For the reasons given, I join the judgment of the Court.

NOTES

[1] On December 29, 1983, the court below denied appellant's motion for leave to file a supplemental brief. In that brief, appellant raised the additional ground of error that the "trial court erred in finding that defendant had used and exhibited a handgun."

[1] Sections 3 and 3c deal with power and authority of judges of trial courts to grant probation; § 3a authorizes a jury to recommend and a trial court to grant probation. The Houston (14th) Court of Appeals found that appellant's ground of error "is directed at the probationary provisions of Tex.Crim.Proc.Code Ann. art. 42.12 § 3f(a)(2) which provides that probation is not available [to such a defendant]." Flores v. State, 681 S.W.2d 94 (Tex.App.Houston [14th] 1984). Because § 3f(a) removes only the applicability of §§ 3 and 3c, to the extent the court of appeals meant that a trial judge alone is not empowered to grant probation to such a defendant its statement is correct. However, since § 3f(a) does not remove operation of § 3a, upon prescribed application, proof and finding a jury may recommend that probation be granted. May v. State (Tex.Cr.App., No. 113-84, delivered December 5, 1984); Ex parte Thomas, 638 S.W.2d 905, 908 (Tex.Cr.App.1982); see also Ex parte Hopson, supra (Concurring Opinion).

(All emphasis is supplied throughout by the writer of this opinion unless otherwise indicated.)

[2] Both Ex parte Thomas and Ex parte Moser limit their respective holdings to "the particular circumstances of this jury case." Thomas, supra, at 908. Polk is similarly situated but its dicta is not so limited.

[3] The statutory definition of some offenses do not include use or exhibition of a deadly weapon.
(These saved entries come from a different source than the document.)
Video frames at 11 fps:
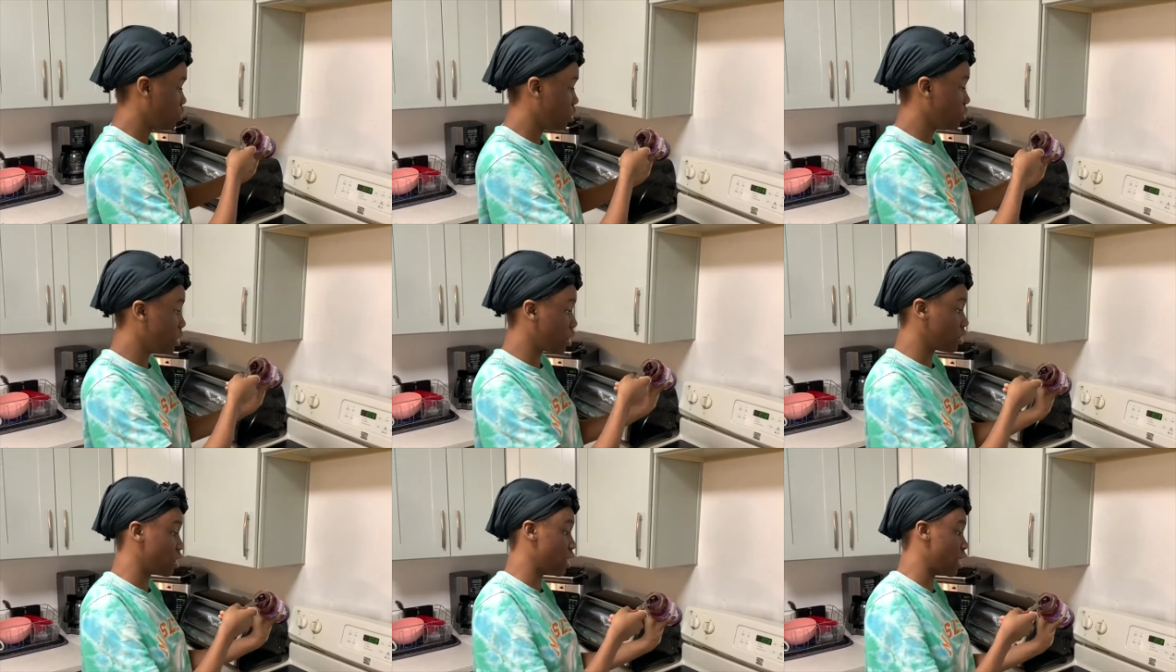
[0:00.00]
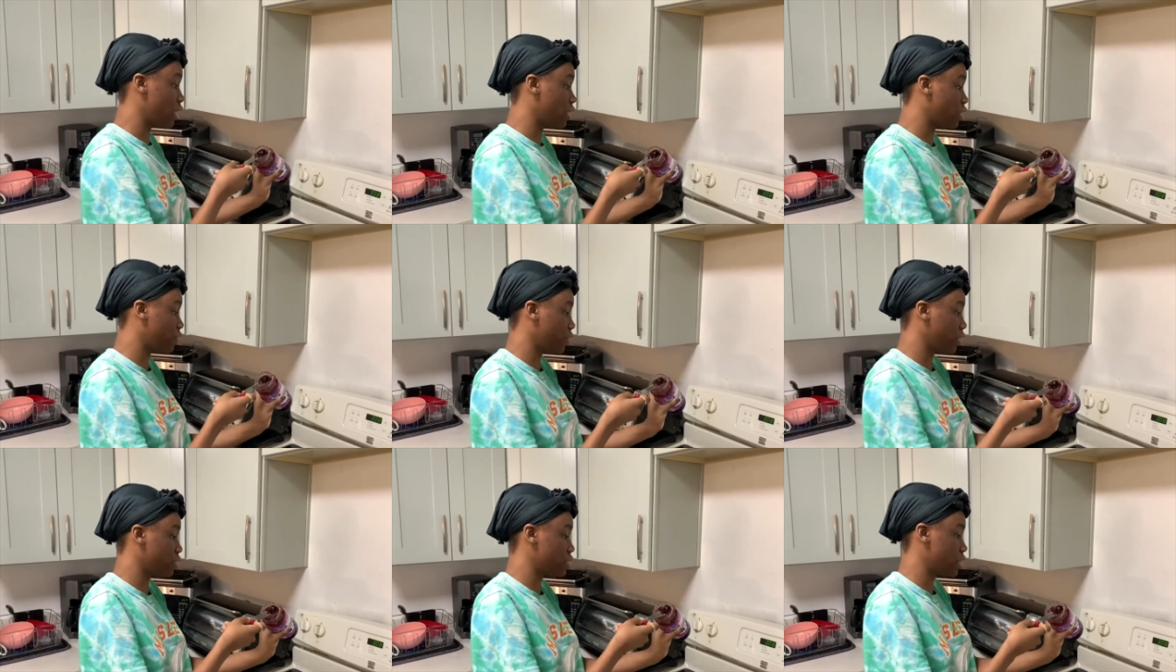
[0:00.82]
Well, you better learn how to cook for
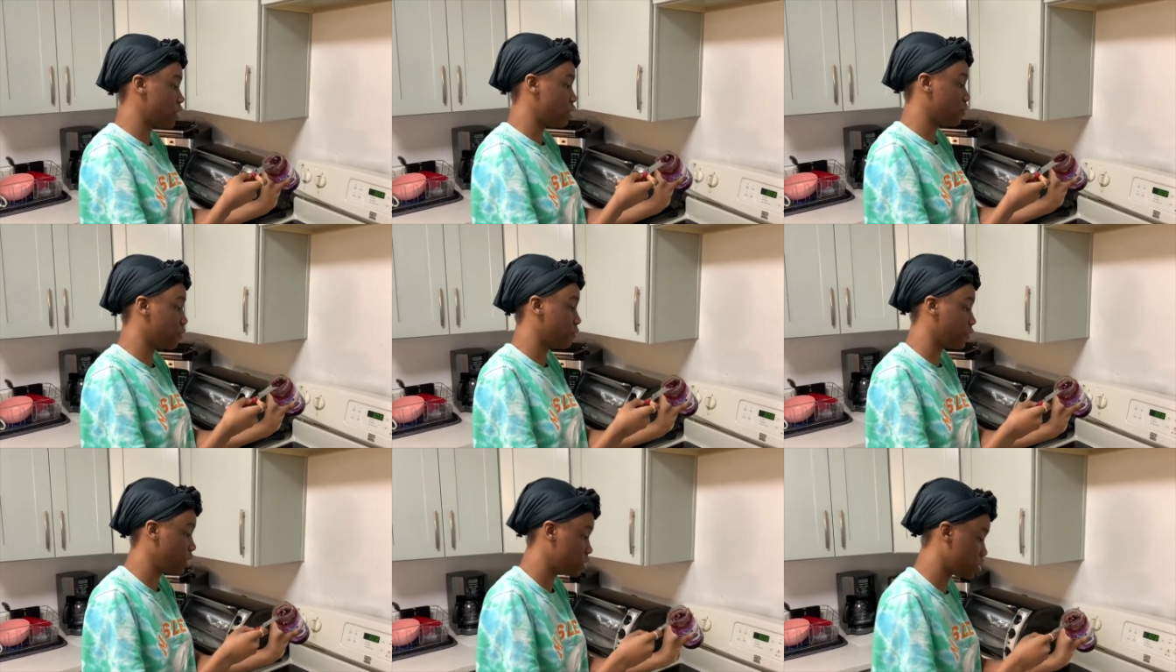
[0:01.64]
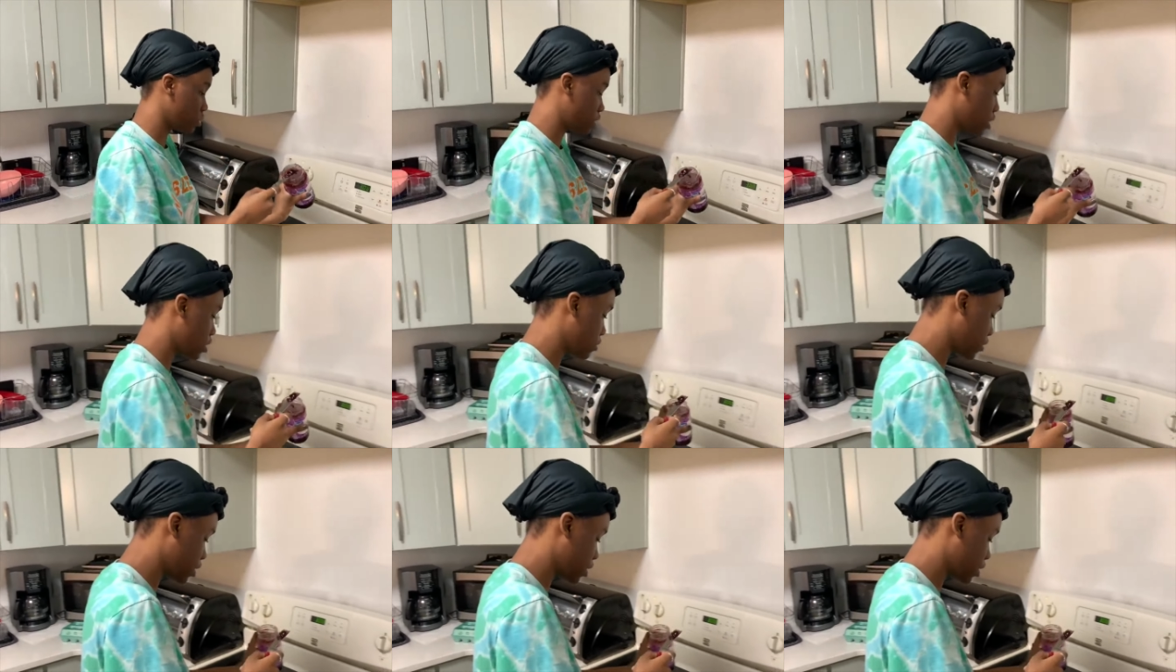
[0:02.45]
yourself or feed yourself.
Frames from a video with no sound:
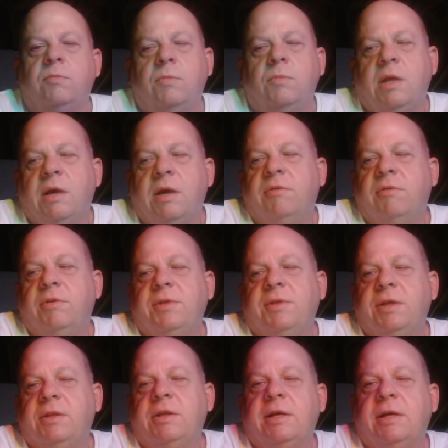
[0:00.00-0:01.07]

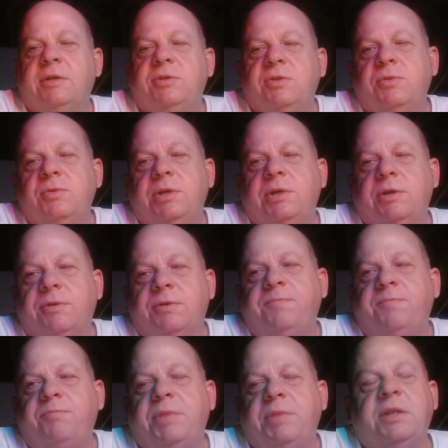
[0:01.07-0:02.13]
Everything that I do here,
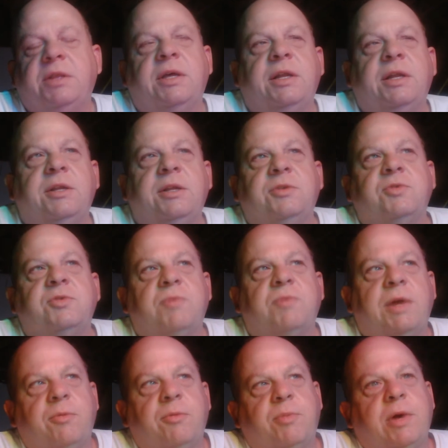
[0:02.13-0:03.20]
being that it is
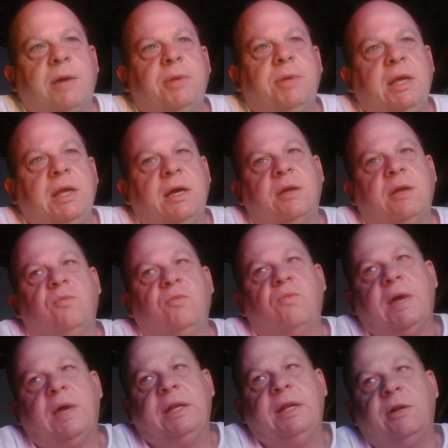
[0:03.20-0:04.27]
rental property, I can
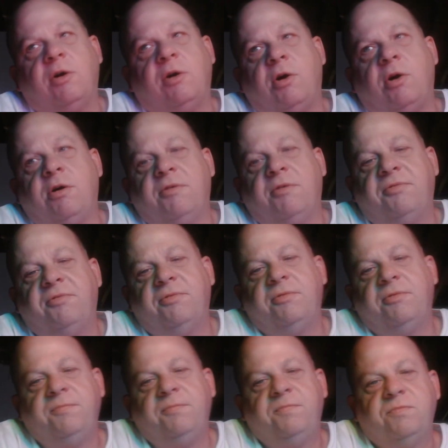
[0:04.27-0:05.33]
write it off.
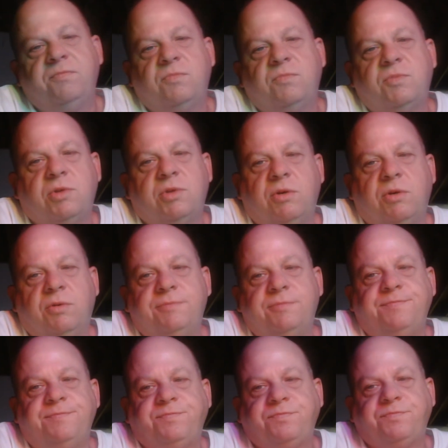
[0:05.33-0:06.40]
So,
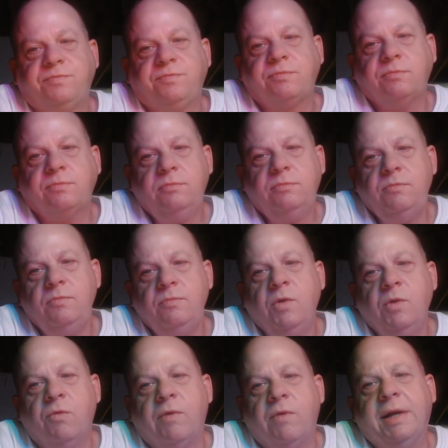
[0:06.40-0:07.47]

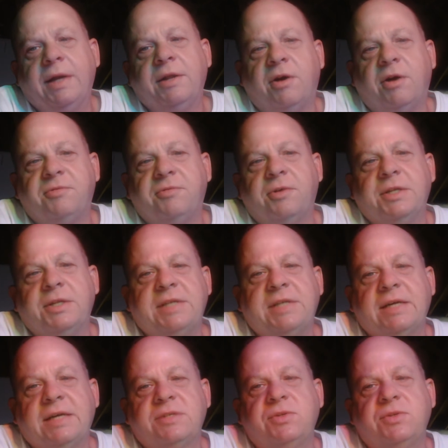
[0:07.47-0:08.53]
write it off on the
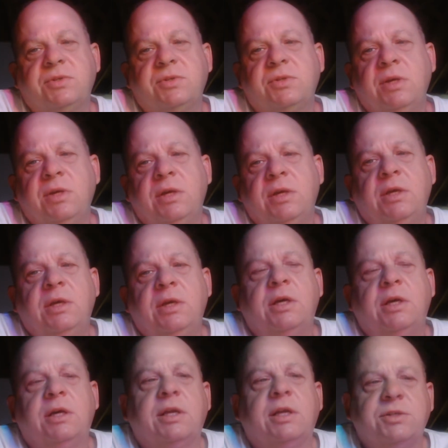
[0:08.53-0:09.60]
taxes
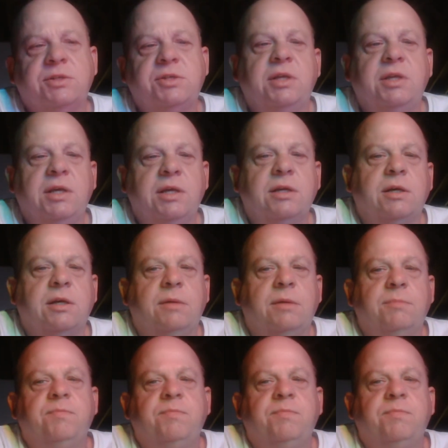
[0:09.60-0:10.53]
against the income.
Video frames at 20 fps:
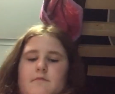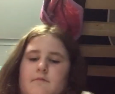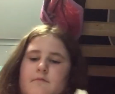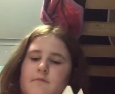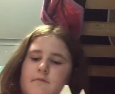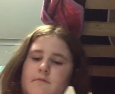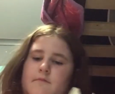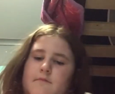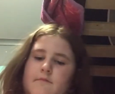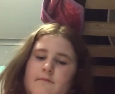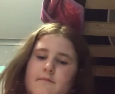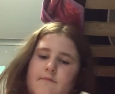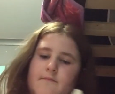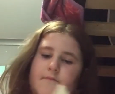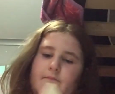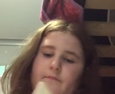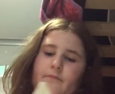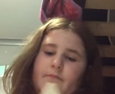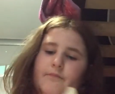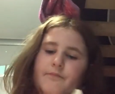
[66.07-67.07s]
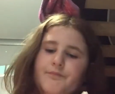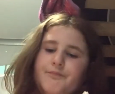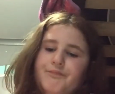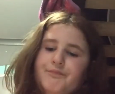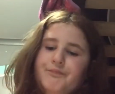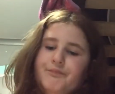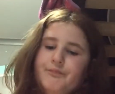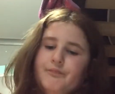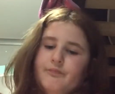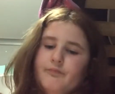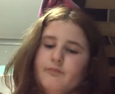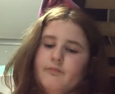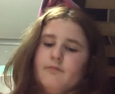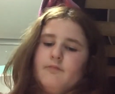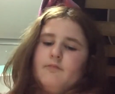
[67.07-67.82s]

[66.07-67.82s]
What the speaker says: No one is speaking in this clip.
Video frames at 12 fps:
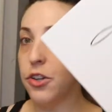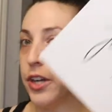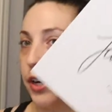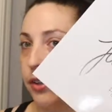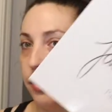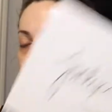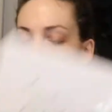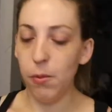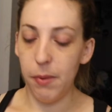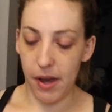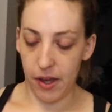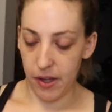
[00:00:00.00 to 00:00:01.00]
Jaclyn Hill
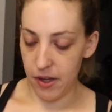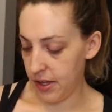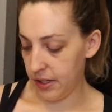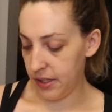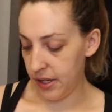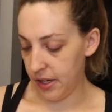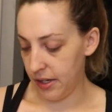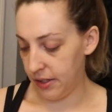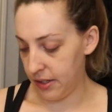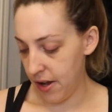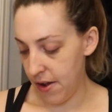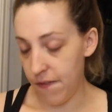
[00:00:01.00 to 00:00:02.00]
palette. This
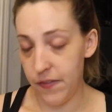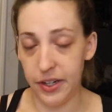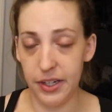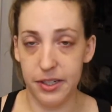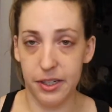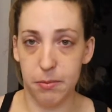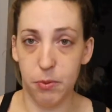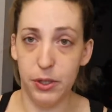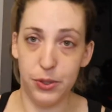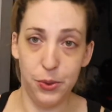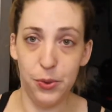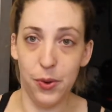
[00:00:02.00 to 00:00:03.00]
is
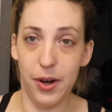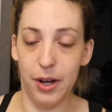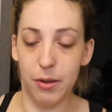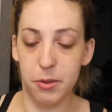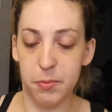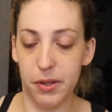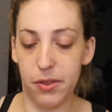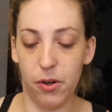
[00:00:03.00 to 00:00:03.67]
56.2 grams, but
Despite the obvious desire and clear intent of the Legislature in enacting §§ 3f(a)(2) and 15(b), see Hopson v. State, supra, the legislative objective may fail when a charging instrument does not aver use or exhibition of a deadly weapon. Examples are Barecky and Nino. The Court should require that a charging instrument must allege the defendant used or exhibited a deadly weapon et cetera. as is appropriate. See my concurring opinion in Polk v. State, ___ S.W.2d ___ (Tex.Cr.App., No. 294-84, delivered May 22, 1985).